Perhaps this is what Tom Coughlin’s team needs as it attempts to rebound from a 7-9 disaster; a feel-good story of perseverance and personal ownership. There has certainly been enough negative heading into training camp, what with the offseason departure of locker room leader Justin Tuck and Monday’s farewell to the final link to the two Super Bowl lines, guard Chris Snee. And no one is sure about how Eli Manning’s ankle will hold up after offseason surgery, even though the quarterback claims he’s fiddle fit.
For all that, if the new-look Giants can play half as well as Jennings has conducted his life since junior year of high school, they might just make it. The former Jacksonville and Oakland runner/pass-catcher almost didn’t get out of the starting gate.
He always wanted to be a running back, but at 270 pounds — “Chubby, dorky, red-rimmed glasses, asthma, everything,” Jennings said — he had played in only one game before junior year in high school. It didn’t help that his grade point average sat at 0.6.
It was during his junior season, while consuming the extra drinks and snacks he and his down-the-depth-chart friend would bring to games, that a University of Tennessee assistant came to scout the starting running back. The starter got hurt. The second-stringer got hurt. They put in a wide receiver and he got hurt.
Left with no other options, Jennings’ coach told the pudgy scrub to grab a helmet. Jennings scored two touchdowns. Then the starting linebacker got hurt. Grab a helmet. He scored two more TDs on defense.
After the game, the Vols’ scout told him he couldn’t help but notice Jennings. It marked the first time someone outside the high school actually projected him for higher things.
Jennings took that and ran with it. He transferred high schools, got his grades up, started eating with nutrition in mind, got into Pitt, transferred to Liberty, and built himself into the Jaguars’ seventh-round pick of 2009.
The kid nobody believed in became one of the Giants’ prime free agent pickups this year, due much to the departures of Andre Brown and Brandon Jacobs and the still-uncertain future of David Wilson. Yet, his life, and how he took ownership of it mirrors much about how the offense has wrapped its arms around McAdoo’s new system of shorter and quicker passes.
For Jennings, who caught 36 passes for the Raiders last year but has never brought one of his 97 career completions into the end zone, it will mean a lot more swings and screens this year. For Manning and his receivers, it will mean shorter routes and faster releases.
And none of them any options other than to believe in the system and be accountable for themselves.

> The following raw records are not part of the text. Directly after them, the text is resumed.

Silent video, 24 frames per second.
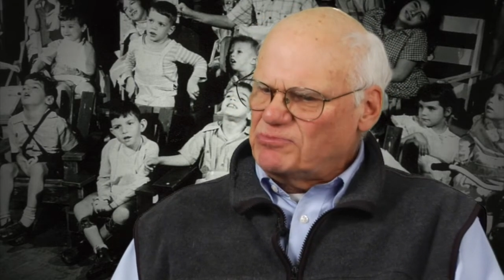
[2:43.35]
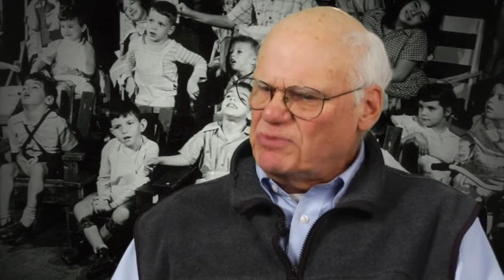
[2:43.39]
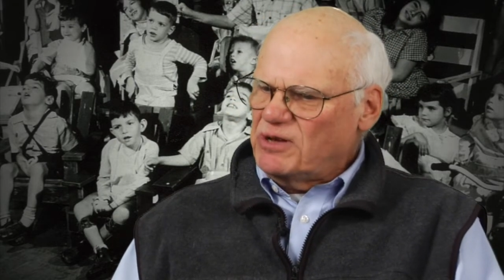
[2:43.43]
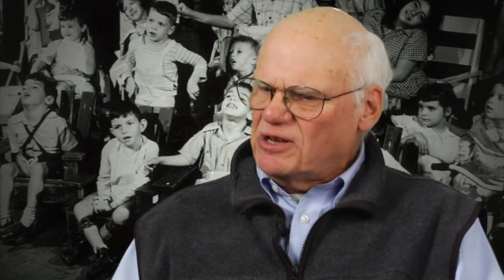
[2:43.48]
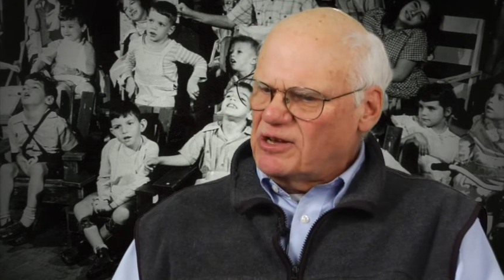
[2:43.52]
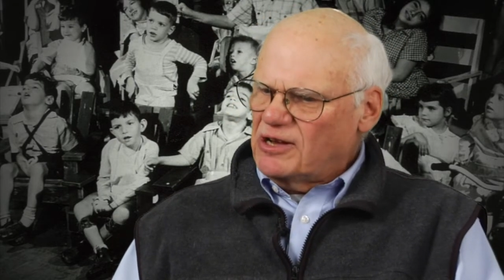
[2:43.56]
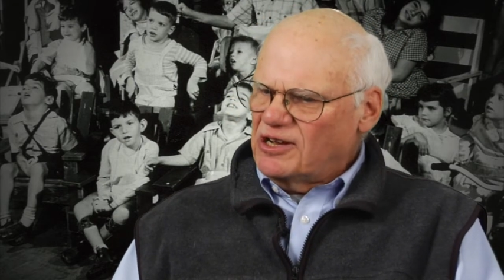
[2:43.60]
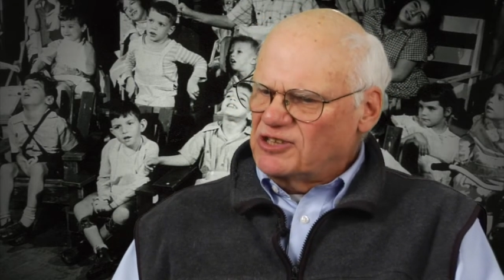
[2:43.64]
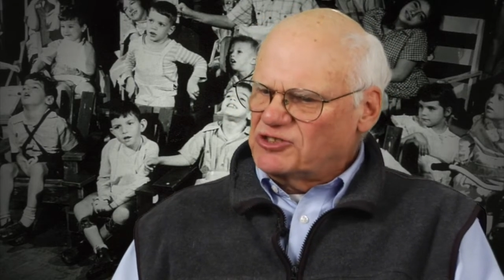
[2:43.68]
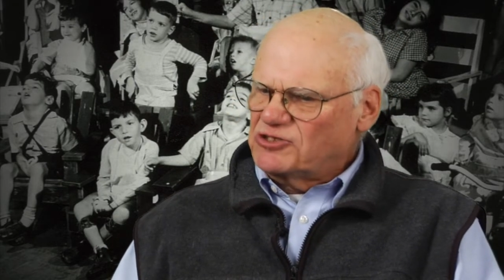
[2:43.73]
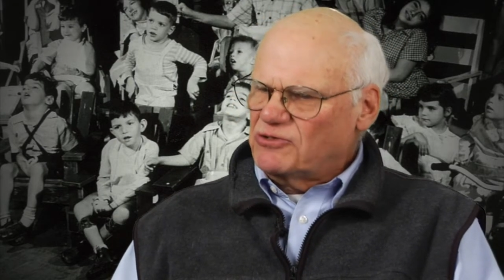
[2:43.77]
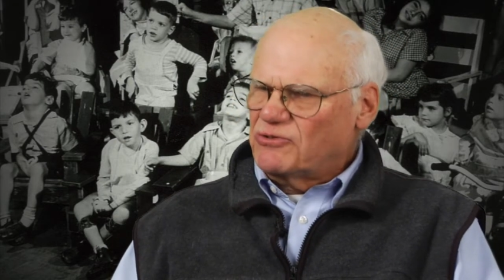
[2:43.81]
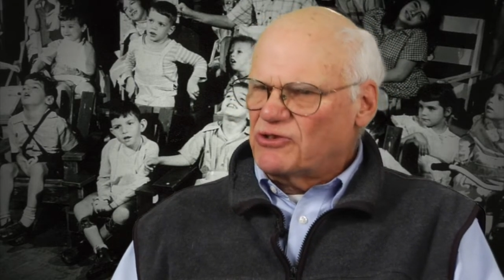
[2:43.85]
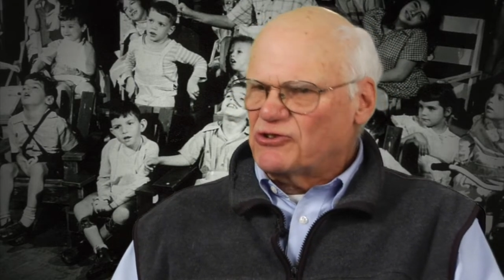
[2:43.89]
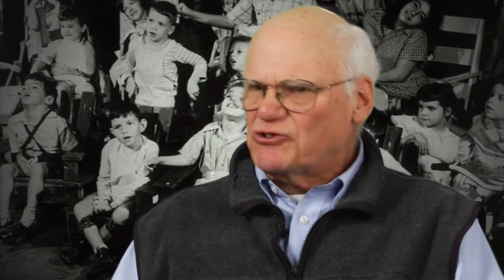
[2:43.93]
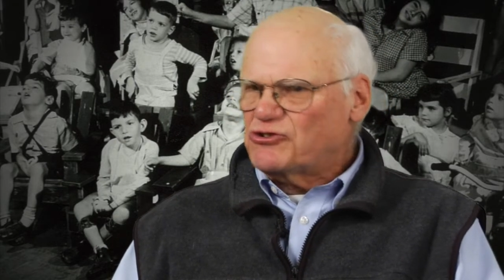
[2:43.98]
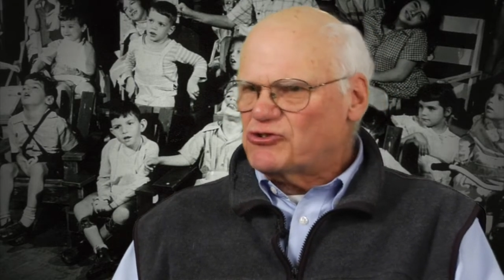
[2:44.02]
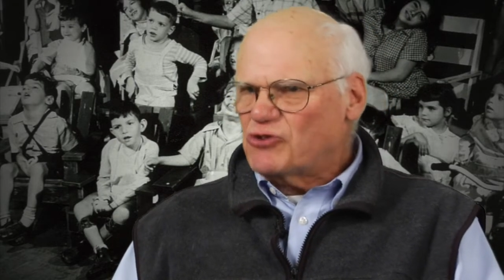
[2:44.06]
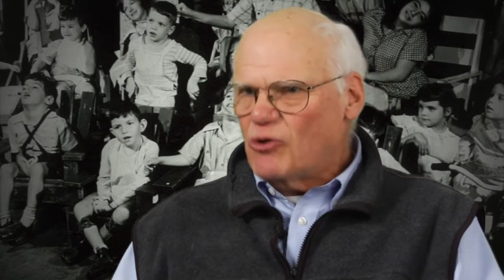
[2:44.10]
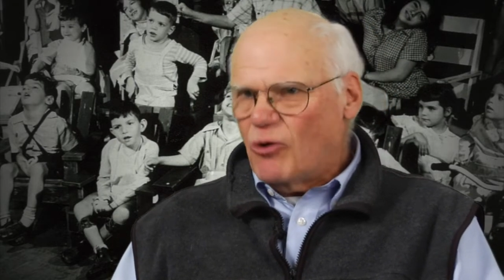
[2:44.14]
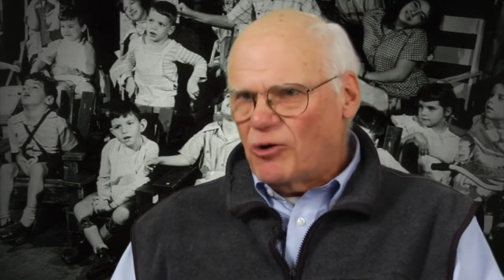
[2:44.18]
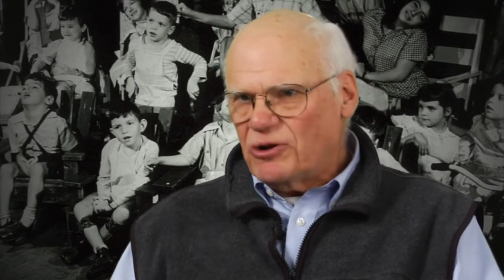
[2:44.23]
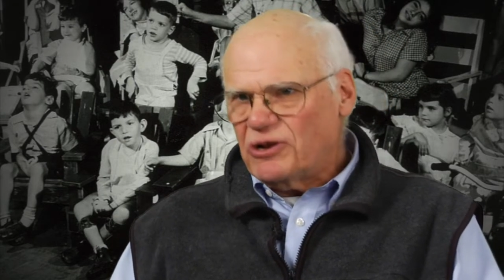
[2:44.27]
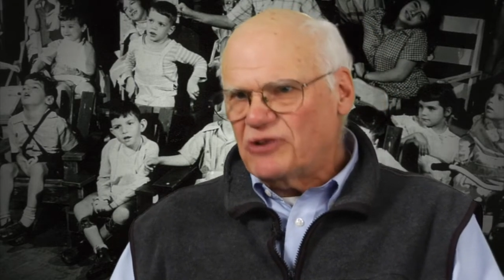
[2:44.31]
because of the
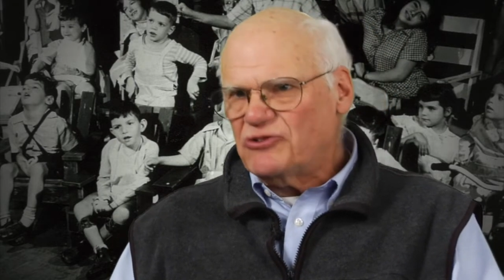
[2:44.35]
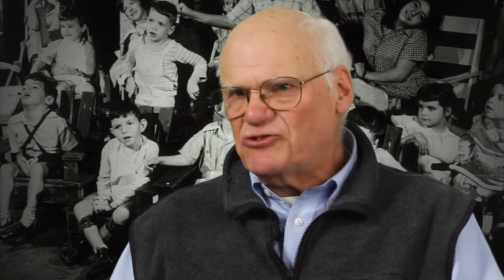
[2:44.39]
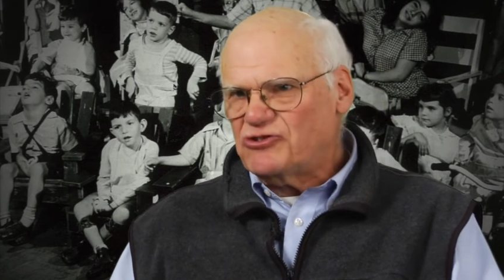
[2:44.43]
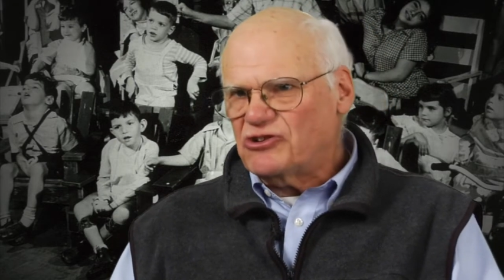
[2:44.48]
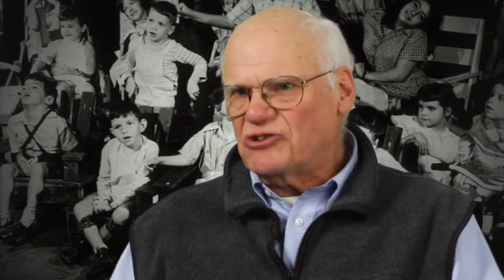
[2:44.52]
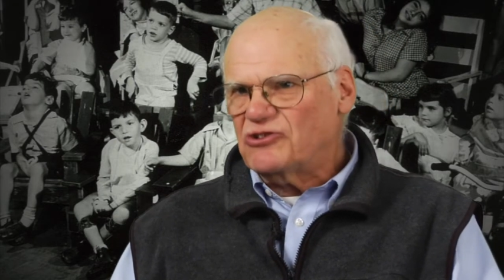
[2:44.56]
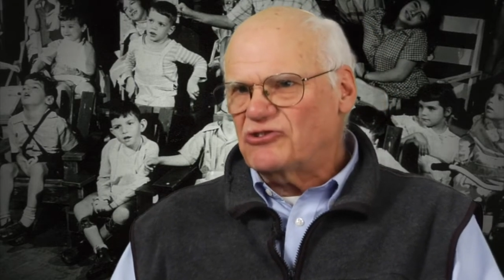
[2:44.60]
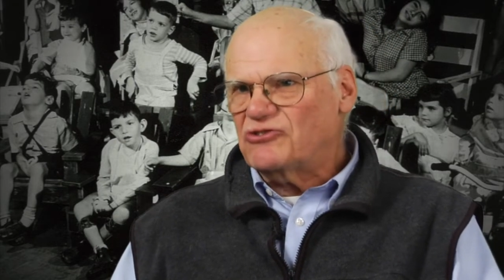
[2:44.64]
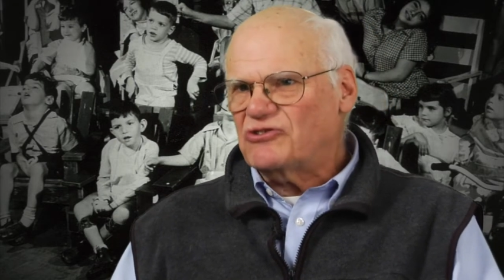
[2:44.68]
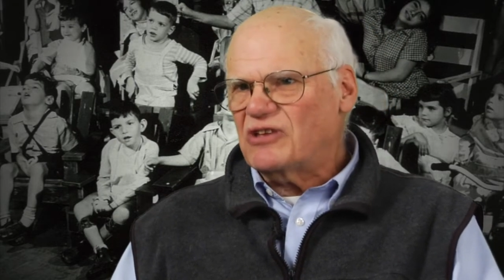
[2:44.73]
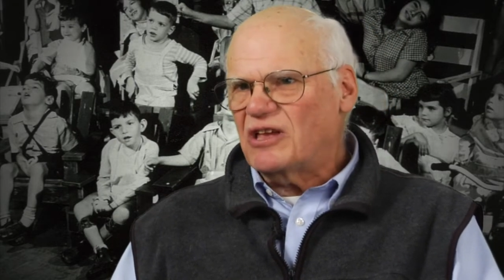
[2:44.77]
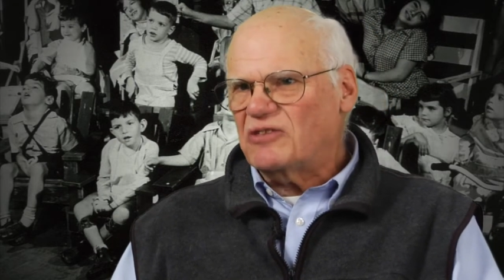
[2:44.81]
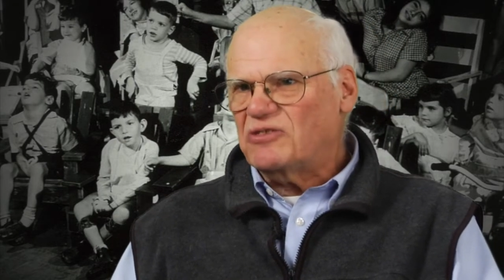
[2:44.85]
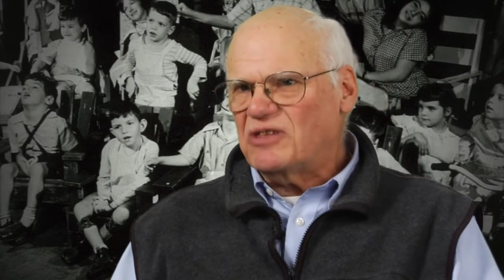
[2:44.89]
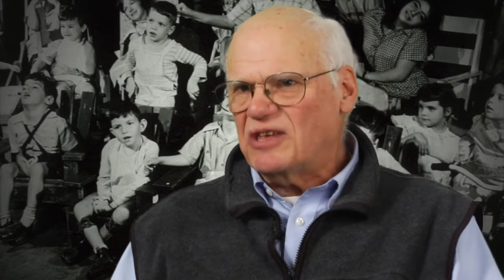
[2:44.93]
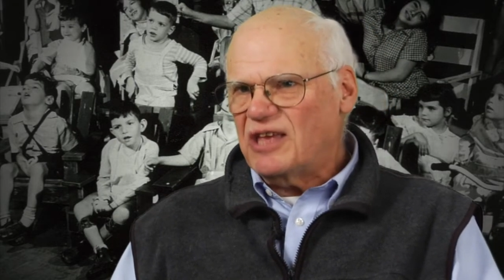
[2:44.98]
shortages at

“We just have to conform to it, roll with the punches, and buy into it,” said Victor Cruz, who finds himself the veteran leader of the receiving corps now that Hakeem Nicks has gone off to Indy. “Just do what we have to do.

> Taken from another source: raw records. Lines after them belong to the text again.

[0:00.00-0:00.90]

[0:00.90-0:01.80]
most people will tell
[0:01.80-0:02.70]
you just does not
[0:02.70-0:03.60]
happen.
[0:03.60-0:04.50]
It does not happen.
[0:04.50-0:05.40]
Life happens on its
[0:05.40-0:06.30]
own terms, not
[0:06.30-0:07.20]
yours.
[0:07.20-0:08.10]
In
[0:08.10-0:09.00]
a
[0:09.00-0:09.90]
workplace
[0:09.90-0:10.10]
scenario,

“I feel good about the offense right now, and feel good about how I feel. The stuff we did in minicamp has carried over.”
The playbook of Jennings’ life wasn’t always a smooth, well-organized narrative. But he has rounded off the ragged edges to reach a point where Coughlin and McAdoo are counting on him to produce. Whatever the role of the running back in this West Coast incarnation turns into, Jennings will be largely responsible for its appearance.
“I don’t write my checks. I don’t make the decisions,” Jennings said. “The only thing I can control is how hard I work. I’ve been that guy since college. That’s where I’m at with it.
“As far as me, getting first downs, protecting the quarterback, putting points on the board; I’m here.”
Not bad for a fat scrub with asthma.